WORK TO COMPLETE: Could you return every line of the material that contains the word "with"?
[DATASET CONTENT]
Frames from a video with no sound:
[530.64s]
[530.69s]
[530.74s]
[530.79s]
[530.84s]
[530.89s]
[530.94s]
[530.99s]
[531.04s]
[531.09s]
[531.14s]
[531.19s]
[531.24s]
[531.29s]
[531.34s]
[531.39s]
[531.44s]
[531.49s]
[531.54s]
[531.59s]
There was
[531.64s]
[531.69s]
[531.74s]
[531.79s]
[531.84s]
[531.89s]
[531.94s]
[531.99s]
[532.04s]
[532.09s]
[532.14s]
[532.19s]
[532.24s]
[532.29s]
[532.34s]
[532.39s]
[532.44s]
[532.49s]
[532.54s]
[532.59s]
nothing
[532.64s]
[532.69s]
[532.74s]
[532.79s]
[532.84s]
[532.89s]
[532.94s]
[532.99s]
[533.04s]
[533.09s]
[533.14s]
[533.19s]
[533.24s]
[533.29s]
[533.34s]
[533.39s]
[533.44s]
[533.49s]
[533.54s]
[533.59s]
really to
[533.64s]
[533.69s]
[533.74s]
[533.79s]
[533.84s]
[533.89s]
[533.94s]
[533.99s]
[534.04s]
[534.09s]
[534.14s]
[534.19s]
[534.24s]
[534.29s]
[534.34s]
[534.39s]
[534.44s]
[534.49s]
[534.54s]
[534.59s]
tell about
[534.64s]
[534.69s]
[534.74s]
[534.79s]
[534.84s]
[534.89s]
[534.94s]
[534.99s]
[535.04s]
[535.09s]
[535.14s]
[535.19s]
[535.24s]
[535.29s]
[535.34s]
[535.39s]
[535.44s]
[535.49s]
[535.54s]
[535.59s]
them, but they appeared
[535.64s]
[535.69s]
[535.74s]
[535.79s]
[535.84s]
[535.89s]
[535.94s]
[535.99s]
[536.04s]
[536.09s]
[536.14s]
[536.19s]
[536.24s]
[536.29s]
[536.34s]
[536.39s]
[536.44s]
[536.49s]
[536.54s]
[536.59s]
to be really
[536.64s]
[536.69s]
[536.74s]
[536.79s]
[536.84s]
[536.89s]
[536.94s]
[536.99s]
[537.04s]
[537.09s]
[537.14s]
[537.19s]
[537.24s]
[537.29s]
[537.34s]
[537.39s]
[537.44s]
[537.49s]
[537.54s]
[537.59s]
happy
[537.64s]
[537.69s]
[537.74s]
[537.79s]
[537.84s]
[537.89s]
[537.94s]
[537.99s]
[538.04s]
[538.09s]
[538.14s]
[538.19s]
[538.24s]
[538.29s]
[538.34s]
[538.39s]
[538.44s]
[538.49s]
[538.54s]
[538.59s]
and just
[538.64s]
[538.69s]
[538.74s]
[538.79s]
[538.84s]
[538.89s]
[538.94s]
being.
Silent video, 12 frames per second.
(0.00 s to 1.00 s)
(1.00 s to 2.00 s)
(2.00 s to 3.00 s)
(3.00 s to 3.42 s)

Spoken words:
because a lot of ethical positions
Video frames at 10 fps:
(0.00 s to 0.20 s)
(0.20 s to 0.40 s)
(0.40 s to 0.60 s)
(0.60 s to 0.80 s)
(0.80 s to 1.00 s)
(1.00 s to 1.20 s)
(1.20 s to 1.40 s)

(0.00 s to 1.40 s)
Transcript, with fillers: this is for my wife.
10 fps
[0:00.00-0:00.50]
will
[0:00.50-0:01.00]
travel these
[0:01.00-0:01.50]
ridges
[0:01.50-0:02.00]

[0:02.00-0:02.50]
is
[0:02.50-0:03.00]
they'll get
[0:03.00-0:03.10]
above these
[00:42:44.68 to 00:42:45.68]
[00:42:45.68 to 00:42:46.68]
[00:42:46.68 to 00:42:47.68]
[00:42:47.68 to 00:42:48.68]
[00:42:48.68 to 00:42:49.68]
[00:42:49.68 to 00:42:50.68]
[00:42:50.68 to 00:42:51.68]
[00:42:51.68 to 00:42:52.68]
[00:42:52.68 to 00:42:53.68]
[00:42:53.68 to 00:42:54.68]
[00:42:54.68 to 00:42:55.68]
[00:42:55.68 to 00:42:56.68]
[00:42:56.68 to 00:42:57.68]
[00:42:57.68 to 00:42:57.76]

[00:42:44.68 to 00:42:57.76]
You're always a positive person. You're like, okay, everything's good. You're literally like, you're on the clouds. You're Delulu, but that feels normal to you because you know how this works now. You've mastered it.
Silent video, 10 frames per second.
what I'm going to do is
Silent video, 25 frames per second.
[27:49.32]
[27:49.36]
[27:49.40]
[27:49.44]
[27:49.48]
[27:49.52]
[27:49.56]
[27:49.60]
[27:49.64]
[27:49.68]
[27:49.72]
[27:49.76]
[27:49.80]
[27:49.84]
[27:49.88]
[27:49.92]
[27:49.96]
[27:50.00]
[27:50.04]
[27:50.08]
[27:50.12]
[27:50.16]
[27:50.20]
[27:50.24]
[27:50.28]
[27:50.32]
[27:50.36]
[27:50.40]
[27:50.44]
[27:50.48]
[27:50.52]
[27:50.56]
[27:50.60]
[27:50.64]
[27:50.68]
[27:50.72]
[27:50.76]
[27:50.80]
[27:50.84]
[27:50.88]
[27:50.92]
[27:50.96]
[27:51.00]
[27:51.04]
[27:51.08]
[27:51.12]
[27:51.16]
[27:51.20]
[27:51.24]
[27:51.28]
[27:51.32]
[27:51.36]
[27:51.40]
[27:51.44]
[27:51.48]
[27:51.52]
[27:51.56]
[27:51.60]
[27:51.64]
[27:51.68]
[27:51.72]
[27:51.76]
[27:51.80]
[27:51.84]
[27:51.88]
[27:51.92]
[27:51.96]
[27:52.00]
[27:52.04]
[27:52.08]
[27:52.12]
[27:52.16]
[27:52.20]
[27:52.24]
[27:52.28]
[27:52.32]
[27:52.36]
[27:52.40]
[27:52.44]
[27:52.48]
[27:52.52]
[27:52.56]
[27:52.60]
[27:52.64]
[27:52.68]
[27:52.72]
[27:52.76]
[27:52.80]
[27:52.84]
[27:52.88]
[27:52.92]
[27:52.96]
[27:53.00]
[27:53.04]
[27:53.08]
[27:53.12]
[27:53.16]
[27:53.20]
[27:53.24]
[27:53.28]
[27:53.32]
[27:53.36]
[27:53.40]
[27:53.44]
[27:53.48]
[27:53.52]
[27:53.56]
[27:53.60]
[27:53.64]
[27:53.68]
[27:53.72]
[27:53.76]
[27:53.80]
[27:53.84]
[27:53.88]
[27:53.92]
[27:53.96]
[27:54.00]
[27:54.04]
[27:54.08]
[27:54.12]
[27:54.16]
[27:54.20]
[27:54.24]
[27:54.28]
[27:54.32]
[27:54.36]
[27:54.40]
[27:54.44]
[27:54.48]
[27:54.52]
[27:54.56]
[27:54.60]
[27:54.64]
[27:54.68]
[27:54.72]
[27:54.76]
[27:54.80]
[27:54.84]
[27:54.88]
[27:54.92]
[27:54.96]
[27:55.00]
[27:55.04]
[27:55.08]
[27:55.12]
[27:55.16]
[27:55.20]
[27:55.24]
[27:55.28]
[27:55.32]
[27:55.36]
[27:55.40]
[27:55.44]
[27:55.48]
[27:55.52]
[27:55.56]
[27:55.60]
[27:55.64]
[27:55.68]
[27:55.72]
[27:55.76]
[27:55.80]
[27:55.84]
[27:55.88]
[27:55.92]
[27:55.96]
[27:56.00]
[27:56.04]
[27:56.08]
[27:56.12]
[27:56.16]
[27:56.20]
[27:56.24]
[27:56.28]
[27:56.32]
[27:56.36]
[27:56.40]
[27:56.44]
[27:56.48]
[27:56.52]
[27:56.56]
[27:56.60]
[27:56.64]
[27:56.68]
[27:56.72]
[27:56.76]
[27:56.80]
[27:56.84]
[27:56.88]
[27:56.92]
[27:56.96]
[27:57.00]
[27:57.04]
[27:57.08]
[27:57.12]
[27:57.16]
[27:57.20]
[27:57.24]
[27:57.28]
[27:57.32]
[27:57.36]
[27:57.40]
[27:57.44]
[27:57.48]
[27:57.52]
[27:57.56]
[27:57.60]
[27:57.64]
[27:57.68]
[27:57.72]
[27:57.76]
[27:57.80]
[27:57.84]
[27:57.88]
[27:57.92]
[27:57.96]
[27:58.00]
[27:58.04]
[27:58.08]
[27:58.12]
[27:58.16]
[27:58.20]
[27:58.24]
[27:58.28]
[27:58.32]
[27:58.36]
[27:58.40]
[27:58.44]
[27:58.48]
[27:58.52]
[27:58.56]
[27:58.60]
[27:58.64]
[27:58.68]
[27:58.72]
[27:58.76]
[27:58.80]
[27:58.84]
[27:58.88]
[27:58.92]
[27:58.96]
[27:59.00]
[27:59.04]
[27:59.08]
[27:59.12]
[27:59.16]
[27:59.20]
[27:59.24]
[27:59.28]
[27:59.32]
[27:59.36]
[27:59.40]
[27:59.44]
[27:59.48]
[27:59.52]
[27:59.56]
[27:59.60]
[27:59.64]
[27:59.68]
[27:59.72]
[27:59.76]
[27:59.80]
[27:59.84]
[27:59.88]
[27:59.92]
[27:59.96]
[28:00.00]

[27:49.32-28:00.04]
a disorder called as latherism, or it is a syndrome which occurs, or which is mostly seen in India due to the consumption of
[/DATASET CONTENT]
YOUR RESPONSE:
Frames from a video with no sound:
Transcript, with fillers: this is for my wife.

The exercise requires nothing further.